» **WORK TO COMPLETE**: From the first line to the last, output the records exactly and drop any images.

[Records excerpted from a collection]
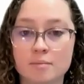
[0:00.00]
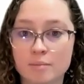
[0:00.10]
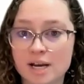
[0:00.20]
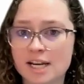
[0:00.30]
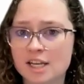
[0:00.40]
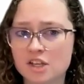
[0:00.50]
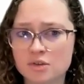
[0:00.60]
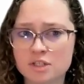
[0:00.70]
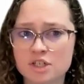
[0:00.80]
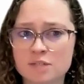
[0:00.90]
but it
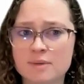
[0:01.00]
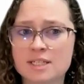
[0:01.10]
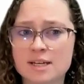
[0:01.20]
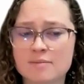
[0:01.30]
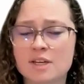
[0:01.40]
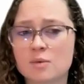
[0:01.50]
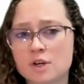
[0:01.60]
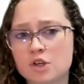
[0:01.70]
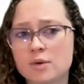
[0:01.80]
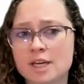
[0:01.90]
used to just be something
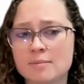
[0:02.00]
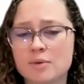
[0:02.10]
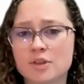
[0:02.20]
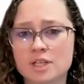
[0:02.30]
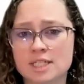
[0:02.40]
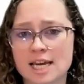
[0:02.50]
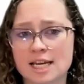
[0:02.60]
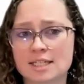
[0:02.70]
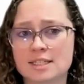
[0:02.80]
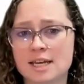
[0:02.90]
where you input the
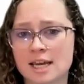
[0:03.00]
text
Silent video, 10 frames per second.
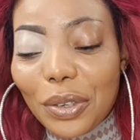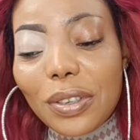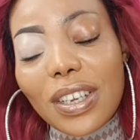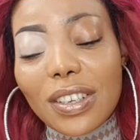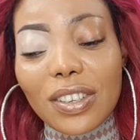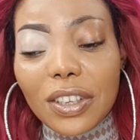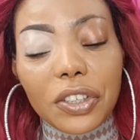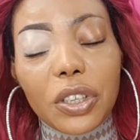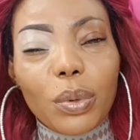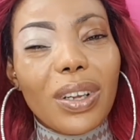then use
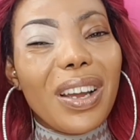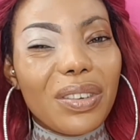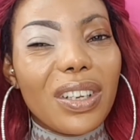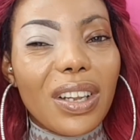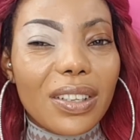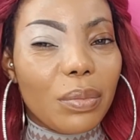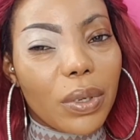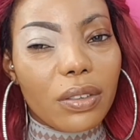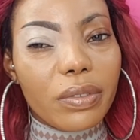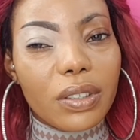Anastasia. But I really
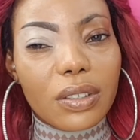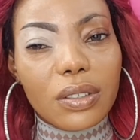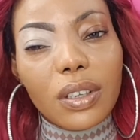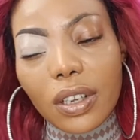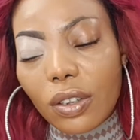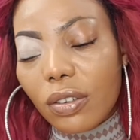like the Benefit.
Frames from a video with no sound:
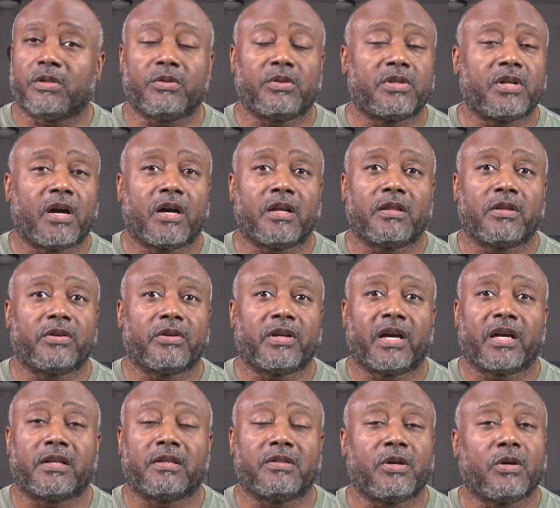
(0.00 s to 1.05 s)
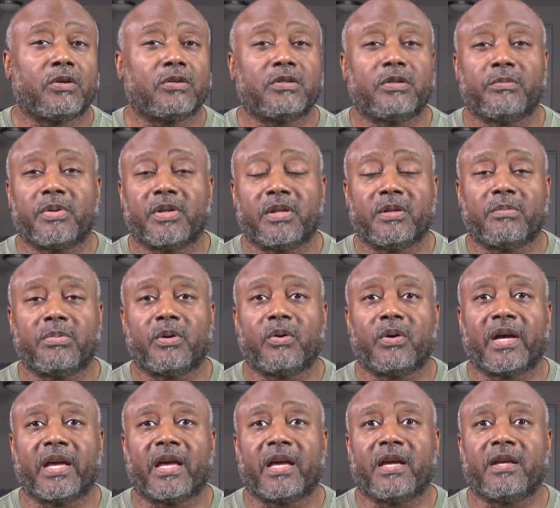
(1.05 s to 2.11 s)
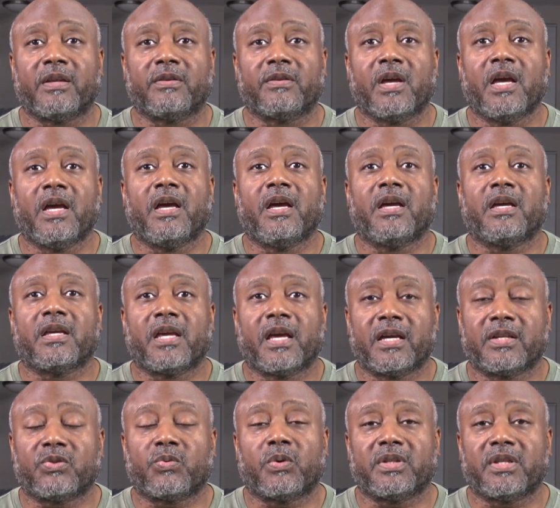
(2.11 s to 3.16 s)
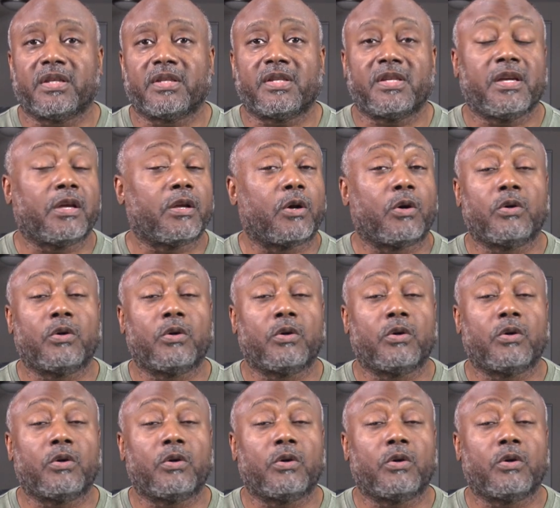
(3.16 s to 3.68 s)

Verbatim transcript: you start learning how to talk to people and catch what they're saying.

» **WRITTEN RESPONSE**:
[0:00.00]
[0:00.10]
[0:00.20]
[0:00.30]
[0:00.40]
[0:00.50]
[0:00.60]
[0:00.70]
[0:00.80]
[0:00.90]
but it
[0:01.00]
[0:01.10]
[0:01.20]
[0:01.30]
[0:01.40]
[0:01.50]
[0:01.60]
[0:01.70]
[0:01.80]
[0:01.90]
used to just be something
[0:02.00]
[0:02.10]
[0:02.20]
[0:02.30]
[0:02.40]
[0:02.50]
[0:02.60]
[0:02.70]
[0:02.80]
[0:02.90]
where you input the
[0:03.00]
text
Silent video, 10 frames per second.
then use
Anastasia. But I really
like the Benefit.
Frames from a video with no sound:
(0.00 s to 1.05 s)
(1.05 s to 2.11 s)
(2.11 s to 3.16 s)
(3.16 s to 3.68 s)

Verbatim transcript: you start learning how to talk to people and catch what they're saying.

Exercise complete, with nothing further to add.